Effective December 1, 2009 the Corporation commenced planned principal operations and ceased capitalizing interest on the development of Phases 1 and 2 of the Christina Lake Project. Interest on the US$300 million incremental portion of the senior secured term loan associated with the development of Phase 2B of the Christina Lake Project continues to be capitalized.


Depletion, Depreciation and Accretion

Depletion of the Christina Lake Project developed assets commenced December 1, 2009 and was calculated using the unit-of-production method based on total estimated proved reserves. This equated to $16.01 per barrel of production for the three months ended December 31, 2010 and $15.76 per barrel of production for the year ended December 31, 2010. Prior to December 2009, there was no depletion and depreciation expense related to Phases 1 and 2 of the Christina Lake Project as planned principal operations had not yet commenced.


Income Taxes

Future income tax expense for the three months ended December 31, 2010 was $11.3 million, an increase of $18.8 million from the same period in 2009. Future income tax expense for the year ended December 31, 2010 was $9.6 million compared to a future income tax recovery of $14.1 million in 2009.

The Corporation\'s effective income tax rate is primarily impacted by permanent differences and variances in valuation reserves. The significant permanent differences are:

- The non-taxable portion of capital foreign exchange gains and losses on the translation of the US dollar denominated debt. For the year ended December 31, 2010 the non-taxable foreign exchange gain was $26.1 million compared to $60.4 million for the year ended December 31, 2009.

- The non-taxable portion of stock-based compensation. For the year ended December 31, 2010, non-taxable stock-based compensation was $14.4 million compared to $12.9 million for the year ended December 31, 2009.

The Corporation is not currently taxable. As of December 31, 2010, the Corporation had approximately $3.1 billion of available tax pools and had recognized a net future tax liability of $22.2 million.
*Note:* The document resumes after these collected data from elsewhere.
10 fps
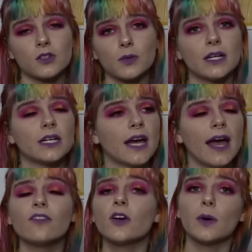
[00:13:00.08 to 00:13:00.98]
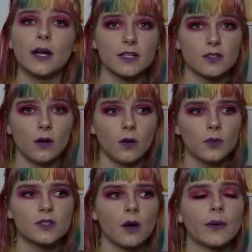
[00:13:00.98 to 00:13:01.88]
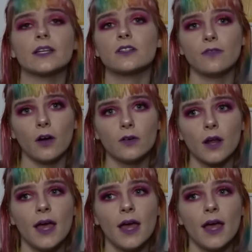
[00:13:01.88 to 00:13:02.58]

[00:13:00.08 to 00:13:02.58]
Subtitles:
Twitter, everyone I saw was going to vote.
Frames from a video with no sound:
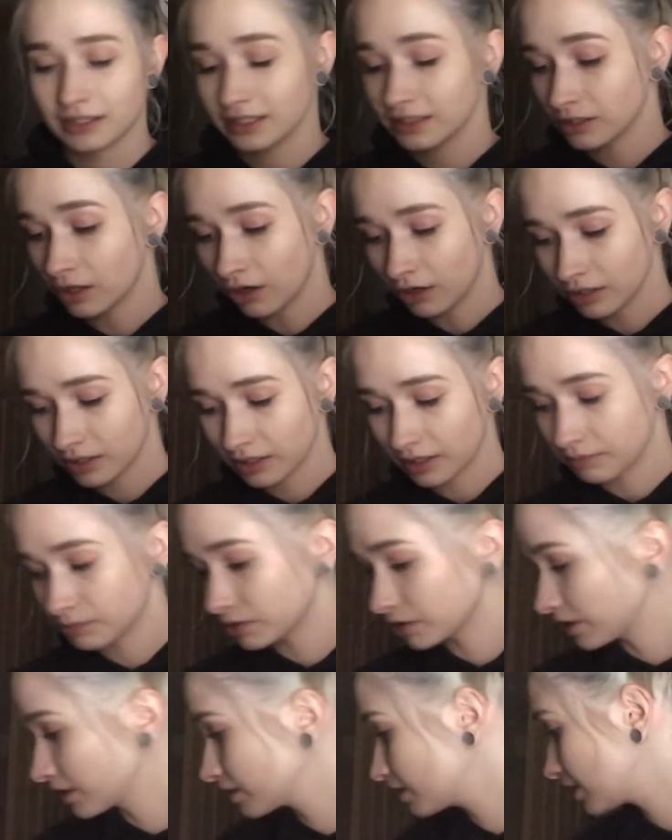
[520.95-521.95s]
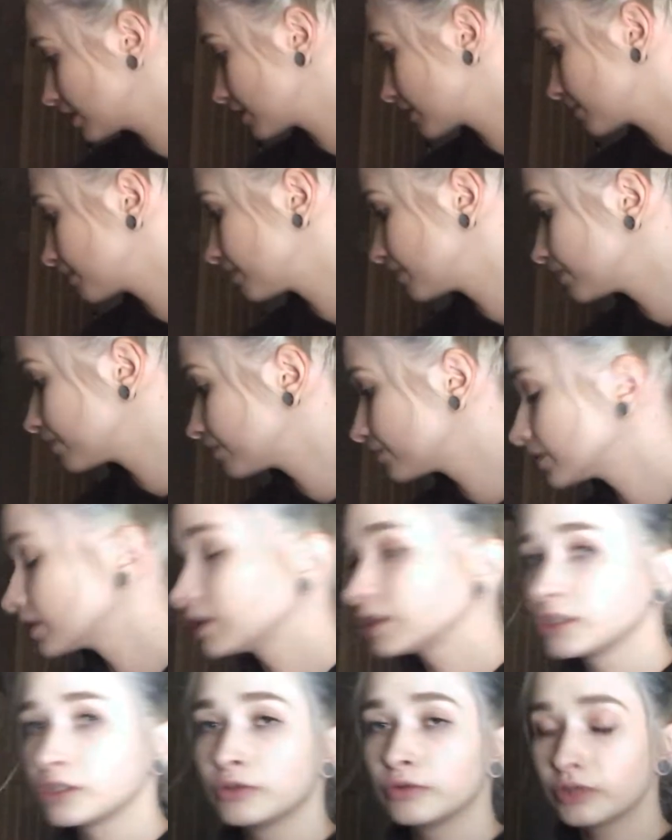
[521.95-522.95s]
It's hard, I'm trying to
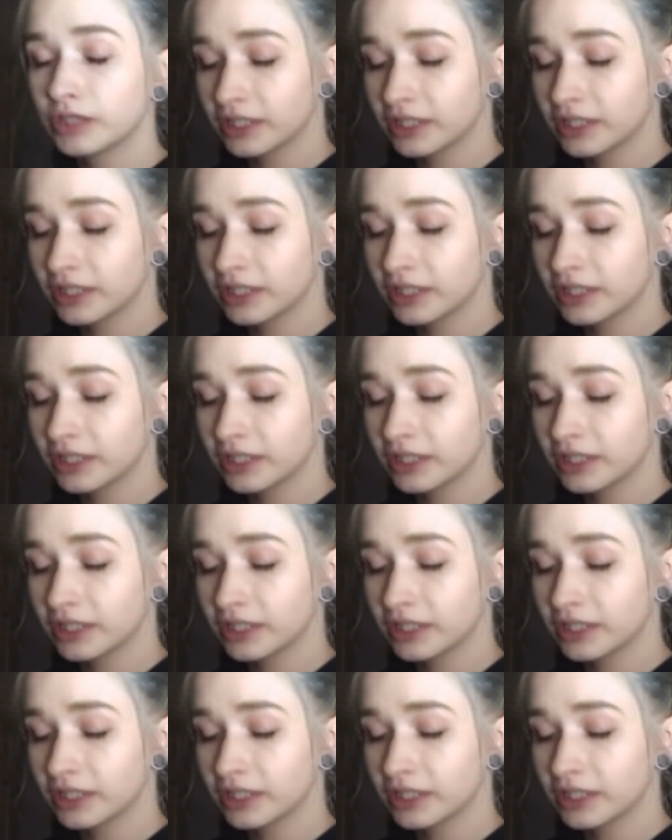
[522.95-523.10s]
like,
In addition, at December 31, 2010 the Corporation had $247.2 million of capital investment in respect of incomplete projects which will be added to available tax pools upon completion of the projects.


CAPITAL INVESTING

The following table summarizes the capital investments for the periods presented.
-------------------------------------------------------------------------
Three months ended Year ended
December 31 December 31
-------------------------------------------------------------------------
Summary of capital
investment ($000) 2010 2009 2010 2009
-------------------------------------------------------------------------
Christina Lake Project:
Resource exploration and
delineation 2,591 1,341 25,836 6,305
Horizontal drilling 36,910 3,586 36,910 6,867
Facilities, procurement
and construction 80,705 44,945 241,621 255,328
Other 145 283 8,653 1,908
-------------------------------------------------------------------------
Total Christina Lake Project 120,351 50,155 313,020 270,408
Surmont and Growth Properties 2,306 605 15,253 1,812
Land and other acquisitions 833 3 100,961 136
Capitalized interest and fees 4,635 6,362 18,633 37,790
Other 15,302 5,086 36,728 33,729
-------------------------------------------------------------------------
Total cash investments 143,427 62,211 484,595 343,875
Non-cash investments 4,011 1,929 10,035 7,467
-------------------------------------------------------------------------
Total capital investment 147,438 64,140 494,630 351,342
-------------------------------------------------------------------------


The Corporation invested cash of $143.4 million during the fourth quarter of 2010 compared to $62.2 million during the fourth quarter of 2009. During 2010, the Corporation invested cash totalling $484.6 million compared with $343.9 million in the same period in 2009. Capital investment in 2010 was focused on Christina Lake Project Phase 2B development and resource delineation at Christina Lake and on the Growth Properties.


Christina Lake Project

During the year ended December 31, 2010 the Corporation drilled 66 core holes and six observation wells to assist in the determination of Phase 2B horizontal wells placement and further delineation of resources in the Christina Lake leases. The Phase 2B horizontal drilling program was initiated in the fourth quarter of 2010. Facilities investment in 2010 was directed towards Phase 2B detailed engineering and commencing the purchase of major equipment, installation of electric submersible pumps, and maintenance and reliability of the Phase 2 facility. As at December 31, 2010, the detailed engineering of Phase 2B was 41% complete and capital commitments for 90% of all equipment orders were in place. On November 30, 2010, the Corporation\'s board of directors approved the 35,000 bpd Phase 2B expansion with a cost estimate of $1.4 billion.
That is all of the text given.